Distributions for Data Definitions — distributions • simstudy

This help file describes the distributions used for data creation in simstudy.

Arguments

formula: Desired mean as a Number or an R expression for mean as a String. Variables defined via defData() and variables within the parent environment (prefixed with ..) can be used within the formula. Functions from the parent environment can be used without a prefix.
variance: Number. Default is 0.
link: String identifying the link function to be used. Default is identity.

Details

For details about the statistical distributions please see stats::distributions, any non-statistical distributions will be explained below.

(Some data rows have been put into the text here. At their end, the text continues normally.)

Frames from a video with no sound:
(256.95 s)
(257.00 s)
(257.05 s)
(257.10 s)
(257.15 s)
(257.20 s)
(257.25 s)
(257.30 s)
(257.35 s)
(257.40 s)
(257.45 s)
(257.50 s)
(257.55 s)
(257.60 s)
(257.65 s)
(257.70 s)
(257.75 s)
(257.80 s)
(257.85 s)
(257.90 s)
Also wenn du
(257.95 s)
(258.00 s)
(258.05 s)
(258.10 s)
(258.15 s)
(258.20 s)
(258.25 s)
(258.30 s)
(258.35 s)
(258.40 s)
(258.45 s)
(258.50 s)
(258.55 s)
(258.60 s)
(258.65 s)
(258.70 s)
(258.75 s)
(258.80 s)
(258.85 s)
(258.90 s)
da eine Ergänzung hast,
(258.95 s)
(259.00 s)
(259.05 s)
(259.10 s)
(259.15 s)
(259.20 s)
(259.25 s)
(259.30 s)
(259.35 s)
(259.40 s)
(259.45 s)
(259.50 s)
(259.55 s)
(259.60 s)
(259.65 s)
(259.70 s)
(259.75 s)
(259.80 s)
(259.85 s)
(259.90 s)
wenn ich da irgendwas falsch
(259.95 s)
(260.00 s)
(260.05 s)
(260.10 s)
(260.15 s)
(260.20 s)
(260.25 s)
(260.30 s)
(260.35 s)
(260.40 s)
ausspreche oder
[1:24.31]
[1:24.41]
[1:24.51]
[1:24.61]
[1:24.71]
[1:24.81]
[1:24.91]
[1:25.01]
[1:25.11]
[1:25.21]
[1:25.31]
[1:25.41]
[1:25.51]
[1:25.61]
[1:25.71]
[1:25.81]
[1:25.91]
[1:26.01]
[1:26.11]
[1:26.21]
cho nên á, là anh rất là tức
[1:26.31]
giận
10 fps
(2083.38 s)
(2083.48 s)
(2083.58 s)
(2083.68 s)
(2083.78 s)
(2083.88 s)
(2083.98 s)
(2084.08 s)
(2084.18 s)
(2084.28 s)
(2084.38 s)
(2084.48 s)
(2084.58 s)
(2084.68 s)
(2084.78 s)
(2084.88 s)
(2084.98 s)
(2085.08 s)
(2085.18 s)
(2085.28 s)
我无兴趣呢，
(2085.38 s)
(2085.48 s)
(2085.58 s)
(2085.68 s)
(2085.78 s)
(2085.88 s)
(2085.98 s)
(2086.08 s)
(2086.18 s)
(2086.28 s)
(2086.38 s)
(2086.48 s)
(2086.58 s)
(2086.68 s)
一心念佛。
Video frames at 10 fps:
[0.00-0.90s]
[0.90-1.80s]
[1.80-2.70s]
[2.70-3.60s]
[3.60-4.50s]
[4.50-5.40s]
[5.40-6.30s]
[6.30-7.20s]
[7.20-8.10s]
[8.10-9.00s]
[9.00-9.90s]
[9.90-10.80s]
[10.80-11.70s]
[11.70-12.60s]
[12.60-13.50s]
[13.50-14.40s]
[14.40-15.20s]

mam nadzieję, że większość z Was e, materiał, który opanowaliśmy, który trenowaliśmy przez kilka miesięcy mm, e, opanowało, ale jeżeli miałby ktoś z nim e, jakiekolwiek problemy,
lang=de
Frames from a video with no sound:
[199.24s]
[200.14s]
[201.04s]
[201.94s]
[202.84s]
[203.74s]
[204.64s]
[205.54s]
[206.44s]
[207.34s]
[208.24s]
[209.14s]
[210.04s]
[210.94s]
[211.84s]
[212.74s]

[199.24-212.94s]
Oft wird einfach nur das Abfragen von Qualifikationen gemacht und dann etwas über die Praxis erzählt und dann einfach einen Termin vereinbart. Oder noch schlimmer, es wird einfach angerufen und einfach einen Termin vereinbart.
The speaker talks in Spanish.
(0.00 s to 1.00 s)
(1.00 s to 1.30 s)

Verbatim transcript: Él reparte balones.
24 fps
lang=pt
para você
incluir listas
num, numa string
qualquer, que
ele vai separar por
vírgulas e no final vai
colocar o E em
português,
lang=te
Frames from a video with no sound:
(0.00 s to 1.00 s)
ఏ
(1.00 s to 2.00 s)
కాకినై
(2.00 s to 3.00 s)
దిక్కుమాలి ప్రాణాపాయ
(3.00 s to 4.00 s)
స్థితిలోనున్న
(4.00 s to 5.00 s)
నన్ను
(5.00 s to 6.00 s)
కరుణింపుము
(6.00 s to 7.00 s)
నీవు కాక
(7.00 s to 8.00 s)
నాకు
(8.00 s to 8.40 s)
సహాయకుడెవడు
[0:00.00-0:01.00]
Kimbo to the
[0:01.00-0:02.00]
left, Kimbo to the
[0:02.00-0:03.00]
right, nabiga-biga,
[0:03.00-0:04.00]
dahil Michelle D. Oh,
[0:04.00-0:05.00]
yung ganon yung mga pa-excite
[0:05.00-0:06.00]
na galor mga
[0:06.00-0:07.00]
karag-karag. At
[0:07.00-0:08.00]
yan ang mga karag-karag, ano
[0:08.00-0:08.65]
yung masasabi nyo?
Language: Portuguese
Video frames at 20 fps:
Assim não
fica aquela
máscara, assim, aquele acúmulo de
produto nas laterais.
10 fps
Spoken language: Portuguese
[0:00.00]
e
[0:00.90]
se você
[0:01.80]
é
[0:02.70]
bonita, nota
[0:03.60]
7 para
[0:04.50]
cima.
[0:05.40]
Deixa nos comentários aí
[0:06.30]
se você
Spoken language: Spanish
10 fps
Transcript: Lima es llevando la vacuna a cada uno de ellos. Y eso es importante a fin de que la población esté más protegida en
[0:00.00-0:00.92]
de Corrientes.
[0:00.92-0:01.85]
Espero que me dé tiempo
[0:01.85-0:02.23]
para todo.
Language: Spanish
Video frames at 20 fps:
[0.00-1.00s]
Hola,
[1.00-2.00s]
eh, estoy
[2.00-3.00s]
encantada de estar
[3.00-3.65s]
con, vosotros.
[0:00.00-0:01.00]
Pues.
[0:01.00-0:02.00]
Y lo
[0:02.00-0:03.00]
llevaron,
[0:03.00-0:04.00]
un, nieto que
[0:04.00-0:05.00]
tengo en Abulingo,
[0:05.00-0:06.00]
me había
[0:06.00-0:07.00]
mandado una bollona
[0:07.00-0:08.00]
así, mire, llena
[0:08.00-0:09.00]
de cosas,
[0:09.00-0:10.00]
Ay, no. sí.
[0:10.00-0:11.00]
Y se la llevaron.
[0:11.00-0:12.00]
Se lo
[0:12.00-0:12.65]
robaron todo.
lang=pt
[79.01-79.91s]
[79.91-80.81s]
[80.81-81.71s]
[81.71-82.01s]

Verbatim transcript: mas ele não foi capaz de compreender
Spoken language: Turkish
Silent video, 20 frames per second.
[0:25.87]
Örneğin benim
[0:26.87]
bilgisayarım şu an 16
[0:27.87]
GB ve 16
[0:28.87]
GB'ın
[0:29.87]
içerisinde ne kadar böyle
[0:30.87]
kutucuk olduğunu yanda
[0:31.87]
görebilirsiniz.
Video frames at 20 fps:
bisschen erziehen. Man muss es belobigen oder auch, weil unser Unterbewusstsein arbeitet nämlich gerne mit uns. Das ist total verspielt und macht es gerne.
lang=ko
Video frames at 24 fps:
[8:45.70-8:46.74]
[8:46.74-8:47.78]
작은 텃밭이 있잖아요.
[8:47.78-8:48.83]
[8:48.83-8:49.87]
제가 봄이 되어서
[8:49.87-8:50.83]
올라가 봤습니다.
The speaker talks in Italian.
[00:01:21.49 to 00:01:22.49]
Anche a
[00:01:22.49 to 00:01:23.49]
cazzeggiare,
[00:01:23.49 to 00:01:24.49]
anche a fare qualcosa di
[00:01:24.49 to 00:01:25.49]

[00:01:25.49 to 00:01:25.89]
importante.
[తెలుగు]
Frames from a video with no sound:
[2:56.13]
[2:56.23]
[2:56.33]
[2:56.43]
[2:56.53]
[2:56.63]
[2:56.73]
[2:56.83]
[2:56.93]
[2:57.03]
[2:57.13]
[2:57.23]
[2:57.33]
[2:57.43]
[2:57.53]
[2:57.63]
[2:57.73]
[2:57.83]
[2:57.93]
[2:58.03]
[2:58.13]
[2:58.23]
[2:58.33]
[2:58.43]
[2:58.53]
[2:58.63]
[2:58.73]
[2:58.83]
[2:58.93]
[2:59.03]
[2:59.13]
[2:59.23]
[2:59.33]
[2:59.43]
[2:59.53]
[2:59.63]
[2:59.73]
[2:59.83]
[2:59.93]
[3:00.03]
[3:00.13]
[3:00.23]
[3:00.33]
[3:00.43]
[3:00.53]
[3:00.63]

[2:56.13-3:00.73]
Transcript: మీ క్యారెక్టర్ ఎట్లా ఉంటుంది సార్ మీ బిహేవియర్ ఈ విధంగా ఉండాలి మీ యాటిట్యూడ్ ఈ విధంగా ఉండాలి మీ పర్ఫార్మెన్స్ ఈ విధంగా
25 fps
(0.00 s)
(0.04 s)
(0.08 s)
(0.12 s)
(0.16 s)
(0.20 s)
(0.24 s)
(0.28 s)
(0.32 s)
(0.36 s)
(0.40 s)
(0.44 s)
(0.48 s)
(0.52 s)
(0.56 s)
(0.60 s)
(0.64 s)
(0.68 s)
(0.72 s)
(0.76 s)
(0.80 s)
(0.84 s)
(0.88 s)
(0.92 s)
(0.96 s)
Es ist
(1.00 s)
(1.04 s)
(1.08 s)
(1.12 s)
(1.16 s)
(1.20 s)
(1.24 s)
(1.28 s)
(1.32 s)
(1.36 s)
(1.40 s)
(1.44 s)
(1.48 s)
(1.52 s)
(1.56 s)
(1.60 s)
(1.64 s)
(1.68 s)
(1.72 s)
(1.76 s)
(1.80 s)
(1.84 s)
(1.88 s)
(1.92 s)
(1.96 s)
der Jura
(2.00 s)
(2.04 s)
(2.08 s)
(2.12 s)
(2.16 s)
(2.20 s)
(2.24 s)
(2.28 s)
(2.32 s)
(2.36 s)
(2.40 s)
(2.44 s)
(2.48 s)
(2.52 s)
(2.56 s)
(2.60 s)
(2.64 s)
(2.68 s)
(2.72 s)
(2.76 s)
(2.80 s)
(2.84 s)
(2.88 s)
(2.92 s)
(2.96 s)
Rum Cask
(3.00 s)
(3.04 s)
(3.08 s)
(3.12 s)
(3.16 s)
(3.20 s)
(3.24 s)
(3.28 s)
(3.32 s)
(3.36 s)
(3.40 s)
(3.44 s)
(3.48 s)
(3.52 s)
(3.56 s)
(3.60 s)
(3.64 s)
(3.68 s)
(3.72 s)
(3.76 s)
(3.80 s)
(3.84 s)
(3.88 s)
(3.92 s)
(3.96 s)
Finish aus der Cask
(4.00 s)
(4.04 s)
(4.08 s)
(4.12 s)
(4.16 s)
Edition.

Required variables and expected pattern for each distribution can be found in this table:

name	formula	format	variance	link
beta	mean	String or Number	dispersion value	identity or logit
binary	probability for 1	String or Number	NA	identity, log, or logit
binomial	probability of success	String or Number	number of trials	identity, log, or logit
categorical	probabilities	`p_1;p_2;..;p_n`	category labels: `a;b;c` , `50;130;20`	identity or logit
custom	name of function	String	arguments	identity
exponential	mean (lambda)	String or Number	NA	identity or log
gamma	mean	String or Number	dispersion value	identity or log
mixture	formula	`x_1` \|`p_1 + x_2`\|`p_2 ... x_n`\| `p_n`	NA	NA
negBinomial	mean	String or Number	dispersion value	identity or log
nonrandom	formula	String or Number	NA	NA
normal	mean	String or Number	variance	NA
noZeroPoisson	mean	String or Number	NA	identity or log
poisson	mean	String or Number	NA	identity or log
trtAssign	ratio	`r_1;r_2;..;r_n`	stratification	identity or nonbalanced
uniform	range	`from;to`	NA	NA
uniformInt	range	`from;to`	NA	NA

Mixture

The mixture distribution makes it possible to mix to previously defined distributions/variables. Each variable that should be part of the new distribution x_1,...,X_n is assigned a probability p_1,...,p_n. For more information see rdatagen.net.

Examples

ext_var <- 2.9
def <- defData(varname = "external", formula = "3 + log(..ext_var)", variance = .5)
def
#>     varname            formula variance   dist     link
#>      <char>             <char>    <num> <char>   <char>
#> 1: external 3 + log(..ext_var)      0.5 normal identity
genData(5, def)
#> Key: <id>
#>       id external
#>    <int>    <num>
#> 1:     1 4.505798
#> 2:     2 3.214826
#> 3:     3 4.528568
#> 4:     4 4.304653
#> 5:     5 4.353056